Most of the present paper is devoted to presentation and discussion of the reforms that were suggested in the report. This is preceded, however, by discussion of one reform that is not there, which happens to be the one that the preliminary agenda for this Workshop identified as the topic for the session in which I would speak. I assume that it may be of interest to explore why the Panel did not include any recommendation for providing an "international regulatory framework of foreign investment".

After that, the paper proceeds to consider the Panel’s recommendations under five headings. It starts by looking at the WTO, turns to the handling of labour and environmental standards, then looks at the Bretton Woods institutions, moves on to the creation of an International Tax Organisation, and concludes by outlining the Panel’s proposal for exploring the possible establishment of an Economic Security Council.


 F o r e i g n    I n v e s t m e n t


The Zedillo Panel did not suggest any international initiative designed to regulate foreign investment, either in the form of foreign direct investment (FDI) or financial investment. With regard to FDI, what it did instead was to outline the conditions that host countries need to establish in order to attract foreign investment, and commend the UN Secretary-General’s Global Compact as a statement of the practices that foreign investors should adopt in order to be considered good corporate citizens. With regard to financial investment, the report reviewed such progress as has been made in redesigning the international financial architecture, in terms of designing standards and codes and modernizing IMF facilities so as to permit a prompt and appropriate response to countries suffering contagion.
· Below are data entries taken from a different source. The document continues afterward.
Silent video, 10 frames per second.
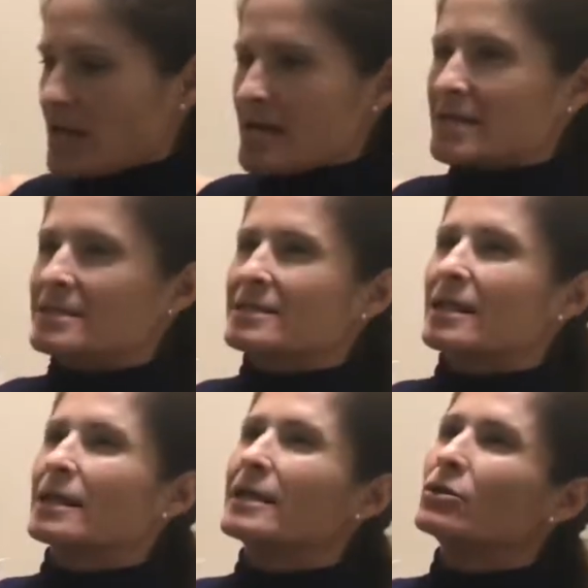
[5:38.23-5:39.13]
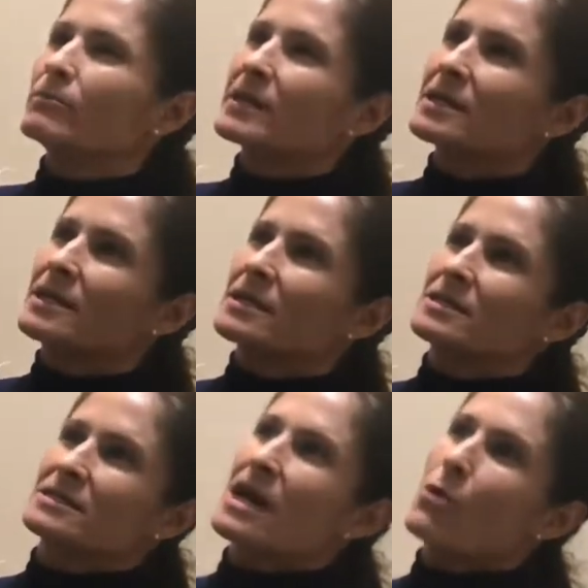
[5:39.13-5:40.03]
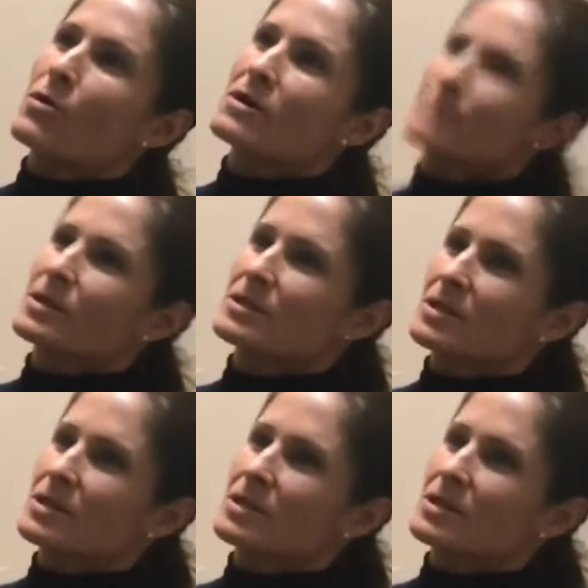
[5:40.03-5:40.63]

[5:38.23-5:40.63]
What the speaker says: is a little bit sour, but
It noted the main issue still outstanding in those negotiations, namely the question of whether and when and how to authorize a standstill on debt service payments by a country suffering a capital account crisis, but it did not attempt to suggest a solution.

The Panel did consider the possibility of recommending a multilateral agreement to regulate FDI, but it was unable to agree that this would be a constructive step. One problem was the after-effects of the aborted OECD attempt to negotiate a Multilateral Agreement on Investment, to which members of the Panel had very different reactions. Another was differing views as to what such an agreement should cover: was it to be regarded essentially as a document that would specify the responsibilities of governments, or should it also lay out the obligations of the investors (covering the same sort of ground as the Global Compact)? If merely the former, it would replicate the series of 1900-odd bilateral investment treaties that now exist, and there is a question as to how much value that would add given that the countries still without bilateral treaties are unlikely to have a large potential investment flow between them. If the latter, is a formal treaty the best way to accomplish the objective, or is it likely to require trying to foresee contingencies that are best left for ad hoc resolution as they arise? Is there a danger that language that attempts to take account of hypothetical contingencies could deter FDI? Is this perhaps a situation where one should apply the maxim: "if it ain’t broke, don’t fix it"?

The Panel did not consider the possibility of recommending a multilateral agreement to regulate financial investment. The Panel had 4½ months to fulfill its remit, which was not enough time to consider commissioning any independent research; it endeavored to assemble good ideas that had already been developed by others, rather than to be intellectually pioneering. I know of no blueprint out there for such a multilateral agreement (and not, I think, for want of keeping up with the relevant literature). I will be both surprised and delighted if this Workshop yields such a blueprint.